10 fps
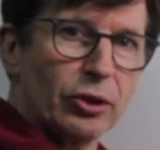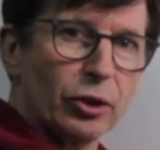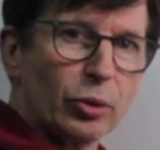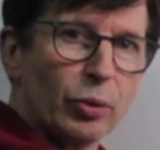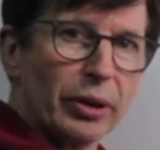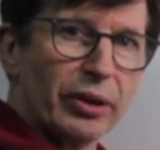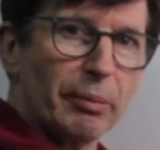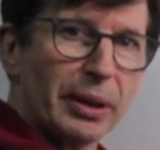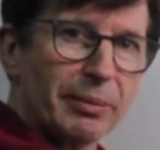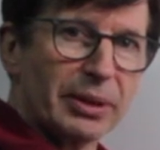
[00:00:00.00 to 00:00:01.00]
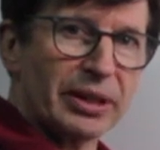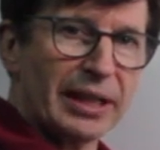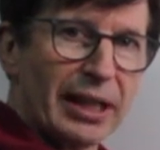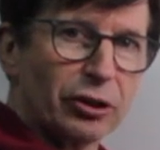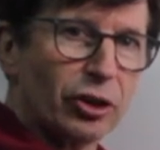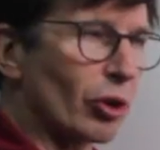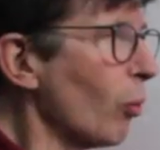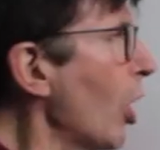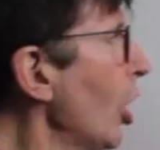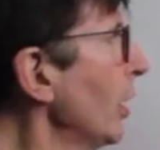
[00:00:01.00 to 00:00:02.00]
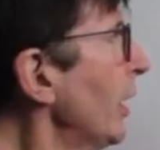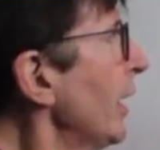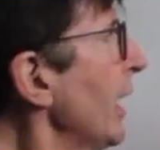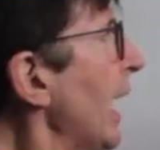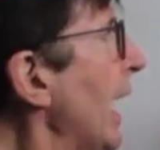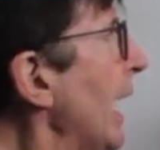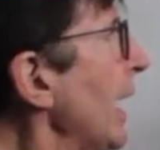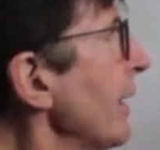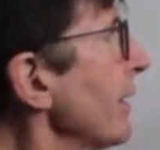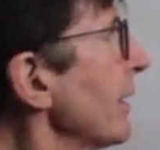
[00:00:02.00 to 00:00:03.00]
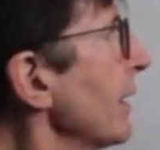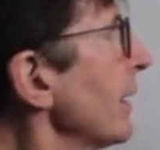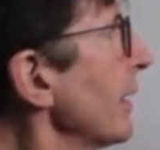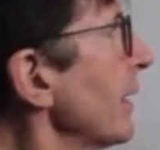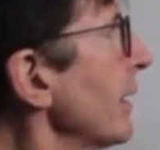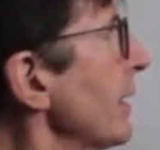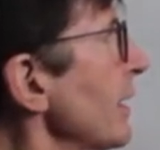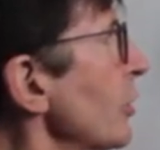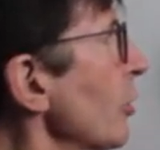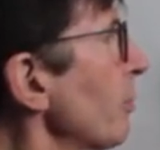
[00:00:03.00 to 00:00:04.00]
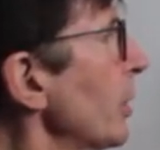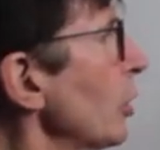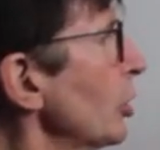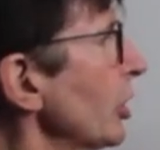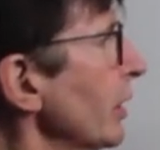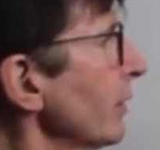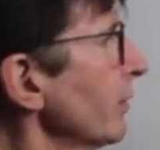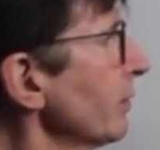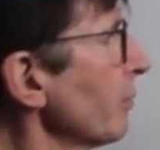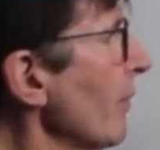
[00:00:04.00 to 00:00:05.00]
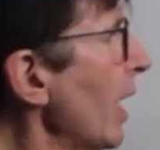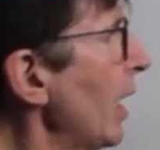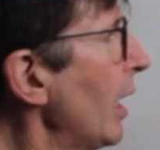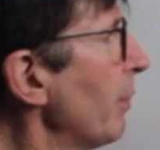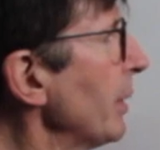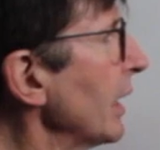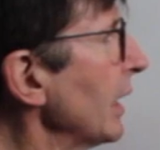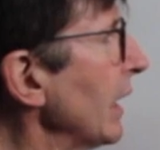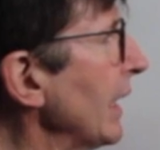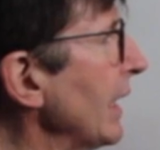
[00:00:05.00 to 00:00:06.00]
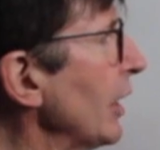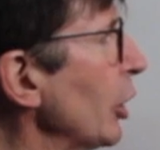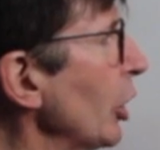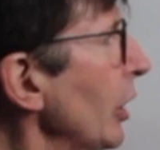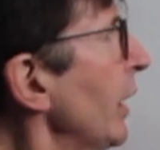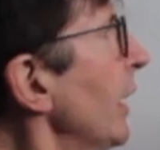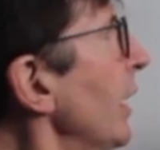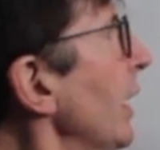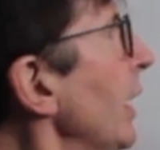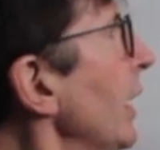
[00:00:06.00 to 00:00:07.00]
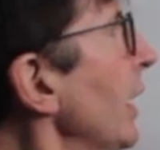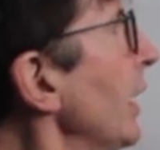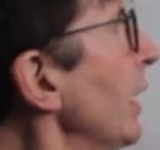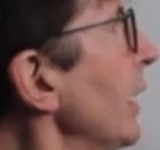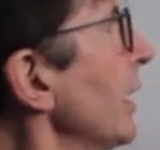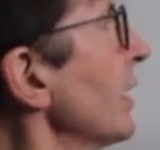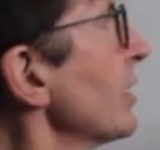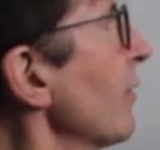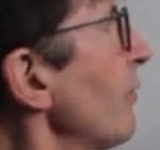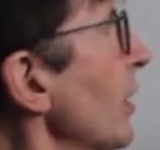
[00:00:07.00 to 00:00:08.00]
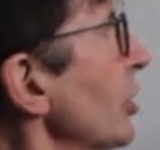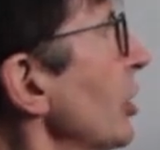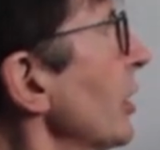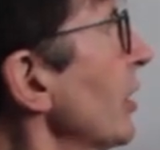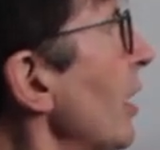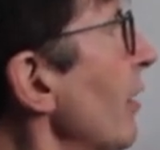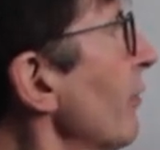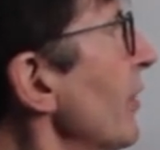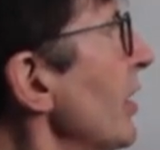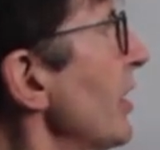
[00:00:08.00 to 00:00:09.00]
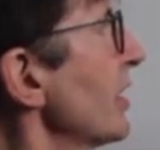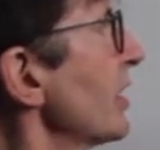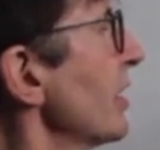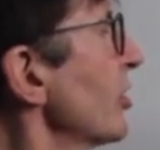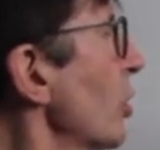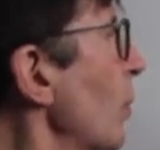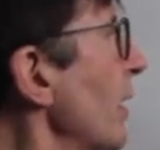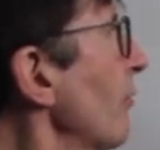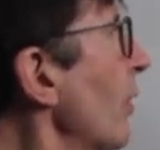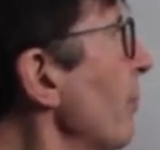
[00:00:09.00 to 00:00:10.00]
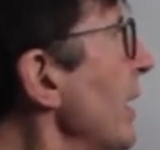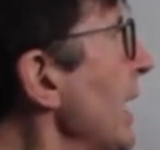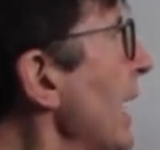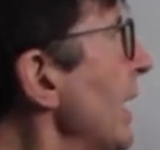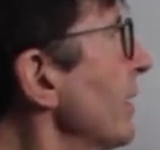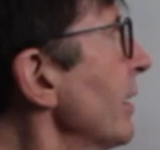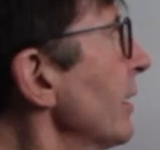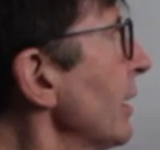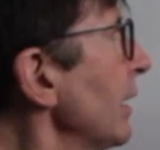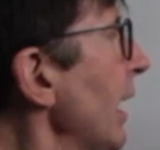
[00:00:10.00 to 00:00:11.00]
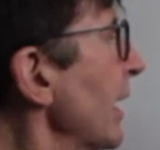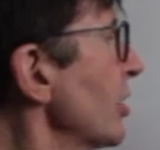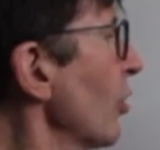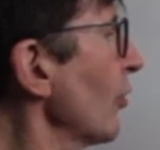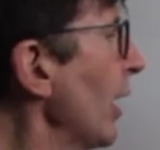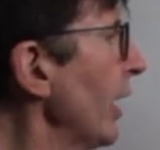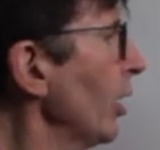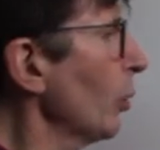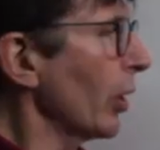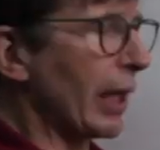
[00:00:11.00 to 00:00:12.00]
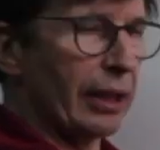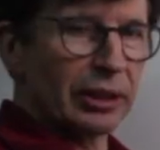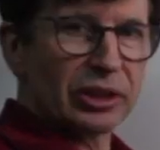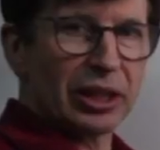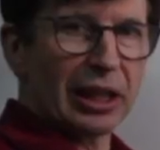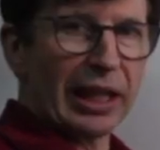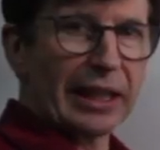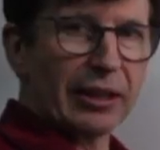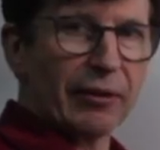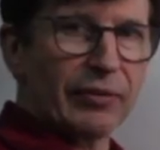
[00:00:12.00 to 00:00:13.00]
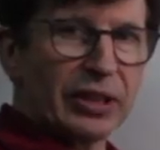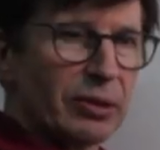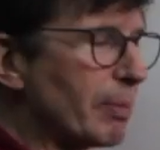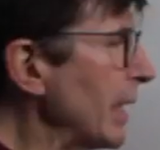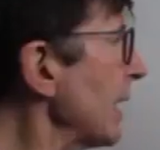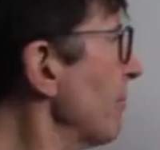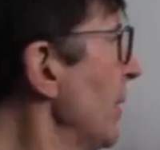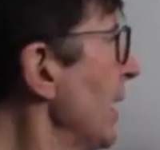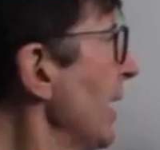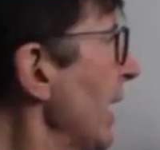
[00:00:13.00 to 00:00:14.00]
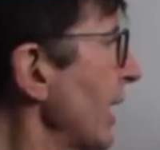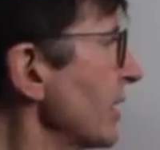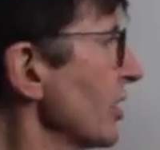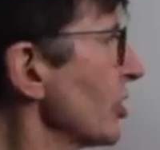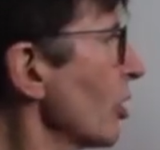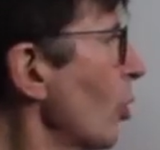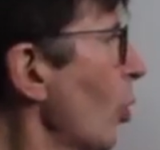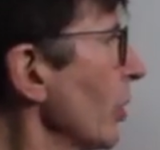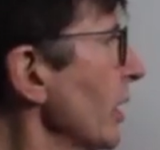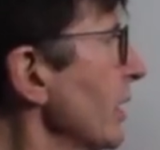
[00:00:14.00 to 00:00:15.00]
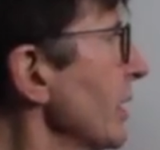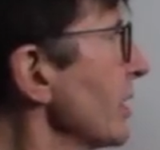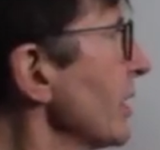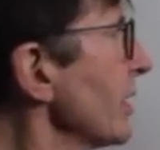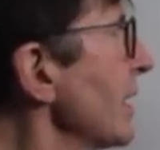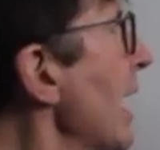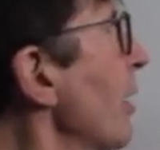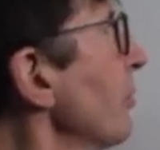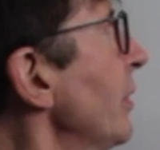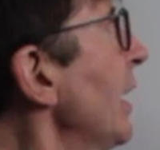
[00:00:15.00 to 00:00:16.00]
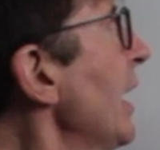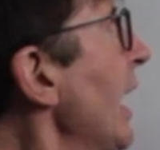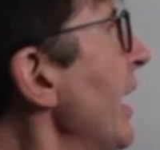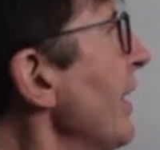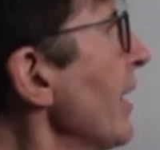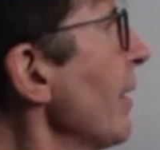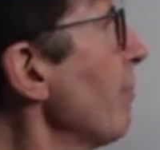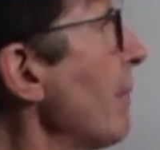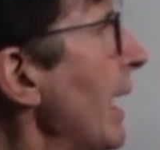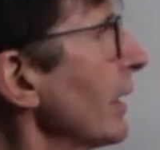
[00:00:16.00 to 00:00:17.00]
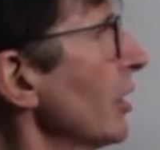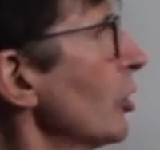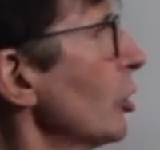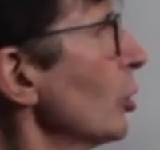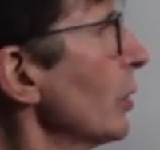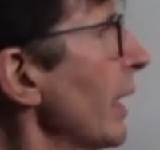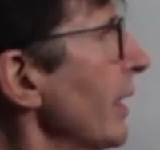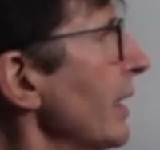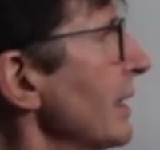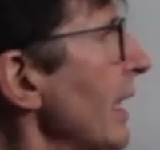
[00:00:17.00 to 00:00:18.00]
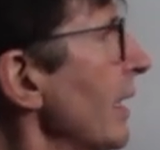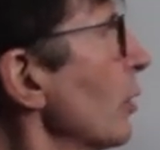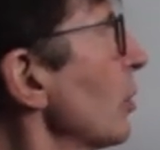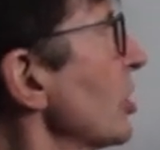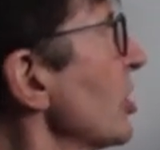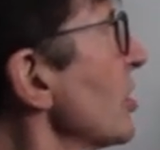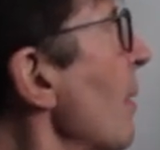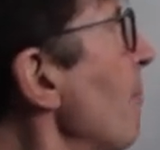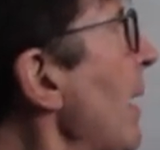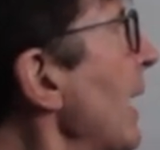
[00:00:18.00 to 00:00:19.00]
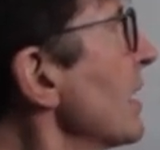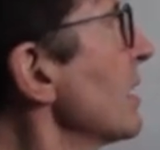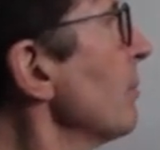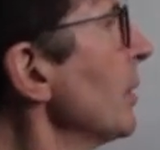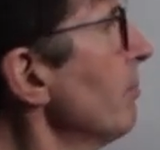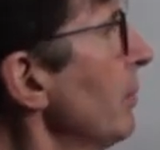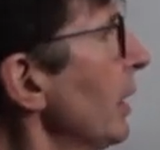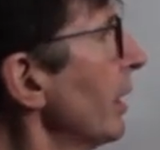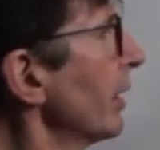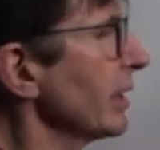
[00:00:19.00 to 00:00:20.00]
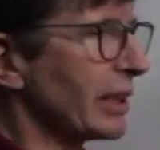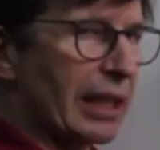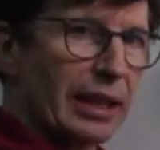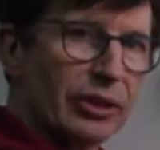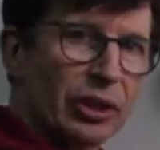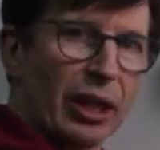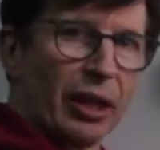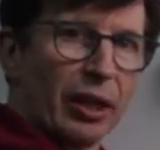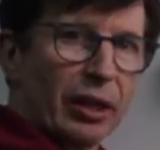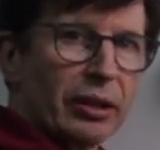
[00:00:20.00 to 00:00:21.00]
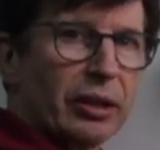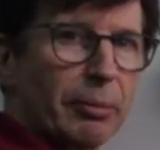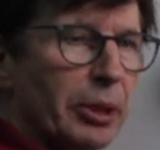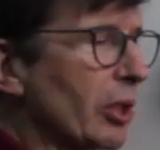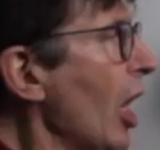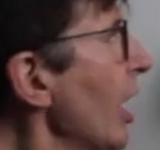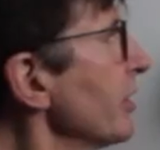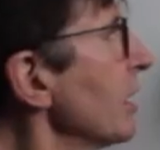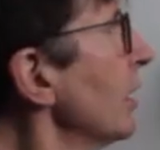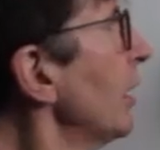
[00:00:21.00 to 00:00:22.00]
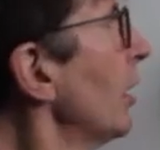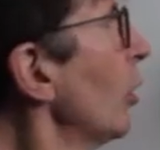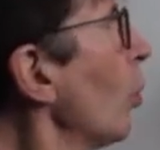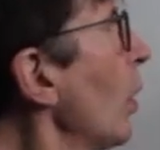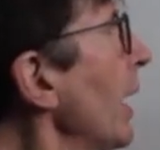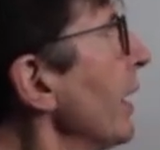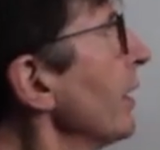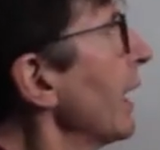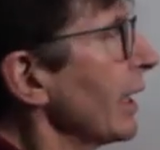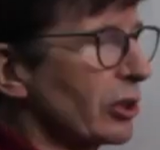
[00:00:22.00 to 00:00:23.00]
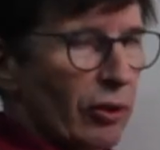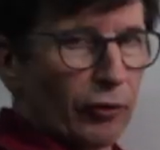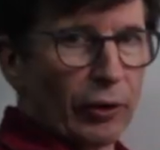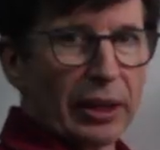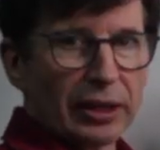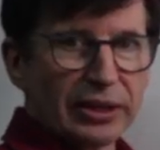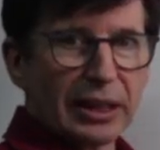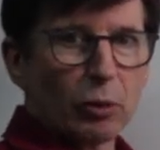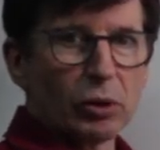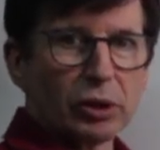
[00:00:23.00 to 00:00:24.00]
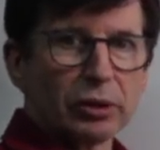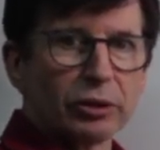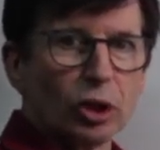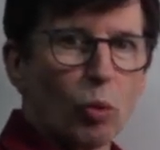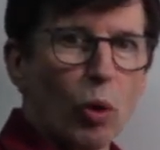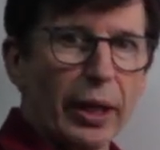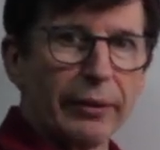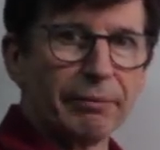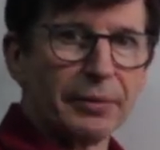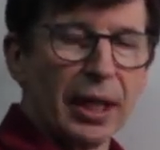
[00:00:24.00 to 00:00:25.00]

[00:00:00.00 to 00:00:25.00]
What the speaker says: to where the beam is attached to the wall, and the distribution being linear is a function of the distance away from the end, x over L, where L is the length of this beam, x is the coordinate distance down, and then the magnitude at this end, which is the maximum, this case W naught, when x over L is equal to 1.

- Task instructions
Write out again exactly the lines above from the one with "[00:00:15.00 to 00:00:16.00]" through the one with "[00:00:00.00 to 00:00:25.00]", adding no other lines and no pictures.

- Result of the task
[00:00:15.00 to 00:00:16.00]
[00:00:16.00 to 00:00:17.00]
[00:00:17.00 to 00:00:18.00]
[00:00:18.00 to 00:00:19.00]
[00:00:19.00 to 00:00:20.00]
[00:00:20.00 to 00:00:21.00]
[00:00:21.00 to 00:00:22.00]
[00:00:22.00 to 00:00:23.00]
[00:00:23.00 to 00:00:24.00]
[00:00:24.00 to 00:00:25.00]

[00:00:00.00 to 00:00:25.00]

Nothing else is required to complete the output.